Law firms currently in the assigned risk pool (ARP) have paid just 22% of their insurance premiums, while insurers are rapidly increasing the reserve for claims these firms may cause, it has emerged.
With worries over the impact of provisional administration of Quinn Insurance – which offered insurance to many firms that were struggling to secure it in the last couple of years – the news will increase pressure on the Solicitors Regulation Authority (SRA) to restrict the scope of the ARP, a decision on which will be taken next month.
Steve Ray, a partner at Lloyd’s broker Windsor Partners, revealed that as at 28 March, the 262 firms currently in the ARP were liable for £7.5 million in premiums – both record figures – of which just £1.7 has been paid. There were originally 309 firms in the ARP.
He added that in March alone insurers increased the reserve for potential claims against these firms from £3.1 million to £5.1 million. If the experience of 2008-9 is anything to go by, this figure is likely to increase rapidly and significantly.

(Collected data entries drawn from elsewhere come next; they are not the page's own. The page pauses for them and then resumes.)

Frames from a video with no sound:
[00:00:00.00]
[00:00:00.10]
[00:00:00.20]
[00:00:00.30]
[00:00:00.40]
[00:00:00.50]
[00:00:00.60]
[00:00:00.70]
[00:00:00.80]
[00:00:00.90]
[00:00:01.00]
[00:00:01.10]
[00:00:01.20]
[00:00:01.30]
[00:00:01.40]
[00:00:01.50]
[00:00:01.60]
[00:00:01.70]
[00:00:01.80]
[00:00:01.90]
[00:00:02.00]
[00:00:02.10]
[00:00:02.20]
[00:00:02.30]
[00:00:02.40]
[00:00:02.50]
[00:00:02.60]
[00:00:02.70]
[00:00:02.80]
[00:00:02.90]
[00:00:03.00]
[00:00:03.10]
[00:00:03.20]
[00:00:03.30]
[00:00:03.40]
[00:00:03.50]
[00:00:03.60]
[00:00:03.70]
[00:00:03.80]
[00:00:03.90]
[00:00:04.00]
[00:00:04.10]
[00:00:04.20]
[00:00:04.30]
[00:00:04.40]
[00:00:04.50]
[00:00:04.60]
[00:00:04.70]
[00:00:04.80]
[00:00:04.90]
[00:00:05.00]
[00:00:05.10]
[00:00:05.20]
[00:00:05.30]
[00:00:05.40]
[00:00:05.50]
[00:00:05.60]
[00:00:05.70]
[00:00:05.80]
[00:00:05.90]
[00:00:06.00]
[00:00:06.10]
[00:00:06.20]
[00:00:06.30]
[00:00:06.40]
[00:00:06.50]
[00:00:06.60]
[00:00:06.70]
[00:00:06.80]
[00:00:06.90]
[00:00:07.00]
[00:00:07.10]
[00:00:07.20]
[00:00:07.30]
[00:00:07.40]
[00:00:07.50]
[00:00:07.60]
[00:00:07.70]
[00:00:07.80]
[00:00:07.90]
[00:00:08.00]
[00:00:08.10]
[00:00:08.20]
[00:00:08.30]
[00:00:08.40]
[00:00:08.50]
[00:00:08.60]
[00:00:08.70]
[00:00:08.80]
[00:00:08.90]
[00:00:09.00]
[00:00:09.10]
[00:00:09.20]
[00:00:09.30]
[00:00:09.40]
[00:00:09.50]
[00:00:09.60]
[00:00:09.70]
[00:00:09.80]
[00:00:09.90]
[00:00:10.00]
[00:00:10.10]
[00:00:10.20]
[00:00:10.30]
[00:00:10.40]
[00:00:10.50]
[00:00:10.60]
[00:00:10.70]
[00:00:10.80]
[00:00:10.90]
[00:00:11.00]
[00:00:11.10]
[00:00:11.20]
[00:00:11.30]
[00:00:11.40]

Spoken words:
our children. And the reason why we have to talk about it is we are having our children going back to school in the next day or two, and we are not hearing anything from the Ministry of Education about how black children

In 2008-9, there were 139 firms in the ARP, which paid less than £2 million of their £5.5 million of premiums. Mr Ray said there have been 726 claims notified against these firms so far, including block notifications, meaning that in total 1,401 claims have been notified. Insurers have currently paid out £3.5 million, and have a best-case reserve figure of £35 million and a worst-case figure of £51 million. Mr Ray said insurers’ 2008-9 books have deteriorated far more quickly than expected.
Speaking at the annual conference of the Institute of Chartered Accountants of England and Wales’ solicitors group, Mr Ray said insurers are becoming much more open about the losses they are facing from solicitors’ business because “they say solicitors’ practices need to understand why insurers gripe about the loss experience as a whole”.
Last month, the SRA board decided in principle to make a series of changes to the ARP. These would halve the amount of time firms could spend in the ARP to one year and also close it to start-ups. However, the final decision was delayed because an equality impact assessment had not been completed; the draft indicated a potential adverse impact on race equality of closing the ARP to new firms, and possibly of reducing the time in the ARP.
At last month’s meeting, board member Yvonne Brown, a former chairwoman of the Black Solicitors Network, led opposition to the changes, saying the assessment did not sufficiently explain why there was an adverse impact and that more work was needed to identify the reasons. She argued that the board did not have the evidence even to proceed on an ‘in principle’ basis.
Five of the 16 board meetings voted against excluding new firms, but only Ms Brown voted against halving the time in the ARP.
The impact assessment should be finalised for the next board meeting on 4 May, at which a definitive decision is likely to be taken.
Mr Ray speculated that there is still more that could be done. He highlighted recent events in Ireland, where under pressure from insurers the ARP has been suspended, and the minimum terms and conditions amended to exclude cover for fraud, and reduce run-off cover to two years (it is six in England and Wales).
Mr Ray said the Association of British Insurers is in talks with the Law Society about the minimum terms, dubbed the maximum terms and conditions by many insurers.